В темной прихожей пахнет прокисшей едой и сыростью. Узорчатый ковер под ногами протерт почти до дыр. На выщербленном столике у стены под большим изображением Девы Марии стоит старый телефон с дисковым циферблатом. Скорбный взгляд Марии провожает нас до запущенной кухоньки, в которой, похоже, ничего не изменилось с середины семидесятых. Потрескавшийся линолеум, рабочие поверхности из жаропрочного пластика и покосившиеся дверцы зеленого кухонного шкафчика.

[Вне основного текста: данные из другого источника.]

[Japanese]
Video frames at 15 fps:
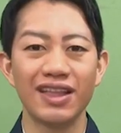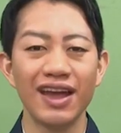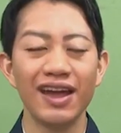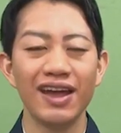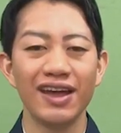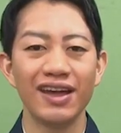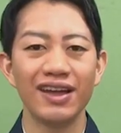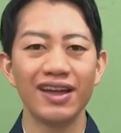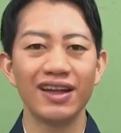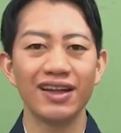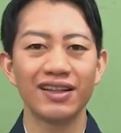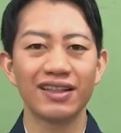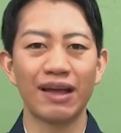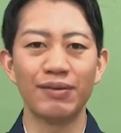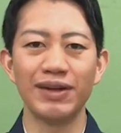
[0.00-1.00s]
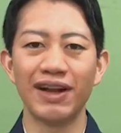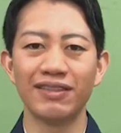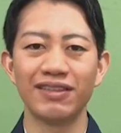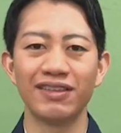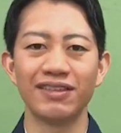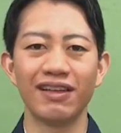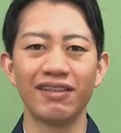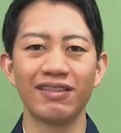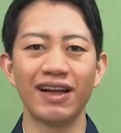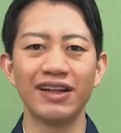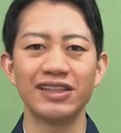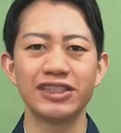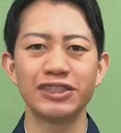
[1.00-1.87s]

て旅立つんですが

К одной из стен прижался крошечный полукруглый столик, под который задвинуты два стула. Непосредственно над ним висит крест и две таблички: «Что касается меня и моих домашних, мы будем служить Господу», «Замри и знай, что я твой Господь».
Дорин снимает жакет и, шаркая, направляется к чайнику.
– Вам помочь?
– Возможно, мой рассудок уже не тот, что прежде, но приготовить чашку чая я в состоянии.
– Разумеется.
У пожилых людей тоже есть гордость. Я отодвигаю стул и располагаюсь под божественными лозунгами, пока она готовит чай в настоящем заварочном чайнике.

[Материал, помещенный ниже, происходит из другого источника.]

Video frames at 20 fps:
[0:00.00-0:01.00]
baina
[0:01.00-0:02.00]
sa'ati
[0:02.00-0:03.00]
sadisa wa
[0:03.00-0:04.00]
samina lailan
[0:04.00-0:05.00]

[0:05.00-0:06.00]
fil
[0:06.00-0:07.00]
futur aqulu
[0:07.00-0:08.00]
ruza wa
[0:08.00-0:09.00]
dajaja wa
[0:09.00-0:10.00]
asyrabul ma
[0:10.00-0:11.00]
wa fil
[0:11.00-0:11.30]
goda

– Так, значит, вы новый викарий?
Дрожащими руками она ставит чайник на стол.
– Да. Преподобная Брукс. Но, прошу вас, зовите меня Джек.
Она снова идет к шкафчику и возвращается с двумя слегка недомытыми чашками и блюдцами.
– Сахара нет.
– Не страшно.
Она опускается на стул напротив.
– Ой, я забыла молоко.
– Принести?
– Если вам не трудно.
Я подхожу к маленькому холодильнику и открываю дверцу. Внутри нет ничего, кроме пары коробочек с полуфабрикатами, кусочка сыра и маленького пакета с молоком. Срок годности истек вчера. Я быстро его нюхаю и иду с ним к столу.
– Вот так.
Я добавляю понемногу молока в обе чашки.
– В мое время не было женщин викариев.
– Да?
– Считалось, женщинам не место в церкви.
– Что ж, это было совсем другое время.
– Священниками всегда были мужчины.
Мне часто приходится это слышать, особенно от прихожан постарше. Я стараюсь не принимать это близко к сердцу. Люди не всегда успевают идти в ногу с прогрессом. В какой-то момент жизнь оставляет нас позади. Мы пытаемся ковылять, опираясь на ходунки, или гнаться за ней в электрическом кресле-каталке, но нам за жизнью все равно не угнаться. Если мне удастся дожить до семидесяти или восьмидесяти, я, наверное, тоже буду смотреть на окружающий меня мир в растерянности, спрашивая себя, что случилось со всем тем, что я считала истинным и незыблемым.